_EXERCISE AIM:_ Transcribe all records exactly; omit pictures.

_INPUT:_
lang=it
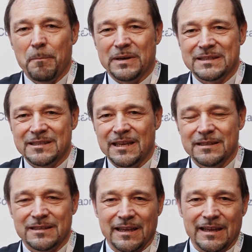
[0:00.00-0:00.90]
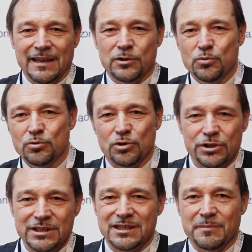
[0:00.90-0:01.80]
paziente e tutto il
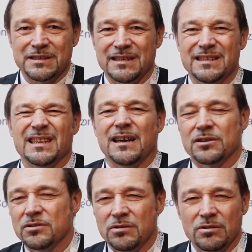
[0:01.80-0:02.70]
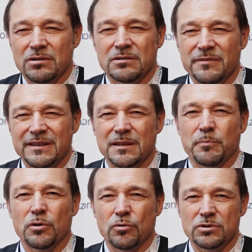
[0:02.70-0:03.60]
sistema sanitario diventi
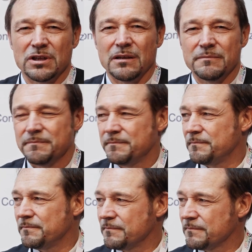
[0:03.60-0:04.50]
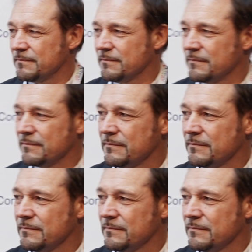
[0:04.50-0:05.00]
poco utile. Bene,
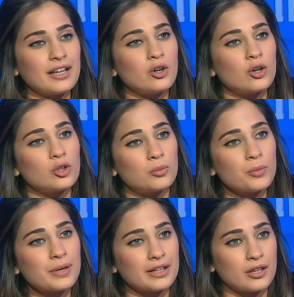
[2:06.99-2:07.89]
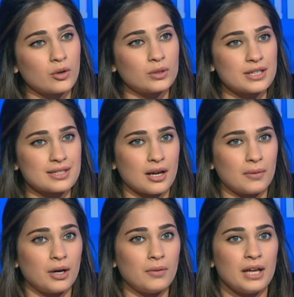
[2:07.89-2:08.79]
قالوا إنه ممكن يكون
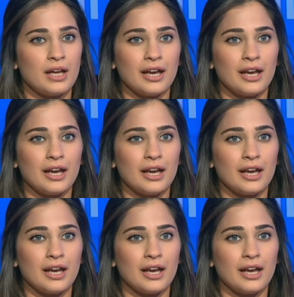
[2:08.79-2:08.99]
السبب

_REPLY TO THE TASK:_
lang=it
[0:00.00-0:00.90]
[0:00.90-0:01.80]
paziente e tutto il
[0:01.80-0:02.70]
[0:02.70-0:03.60]
sistema sanitario diventi
[0:03.60-0:04.50]
[0:04.50-0:05.00]
poco utile. Bene,
[2:06.99-2:07.89]
[2:07.89-2:08.79]
قالوا إنه ممكن يكون
[2:08.79-2:08.99]
السبب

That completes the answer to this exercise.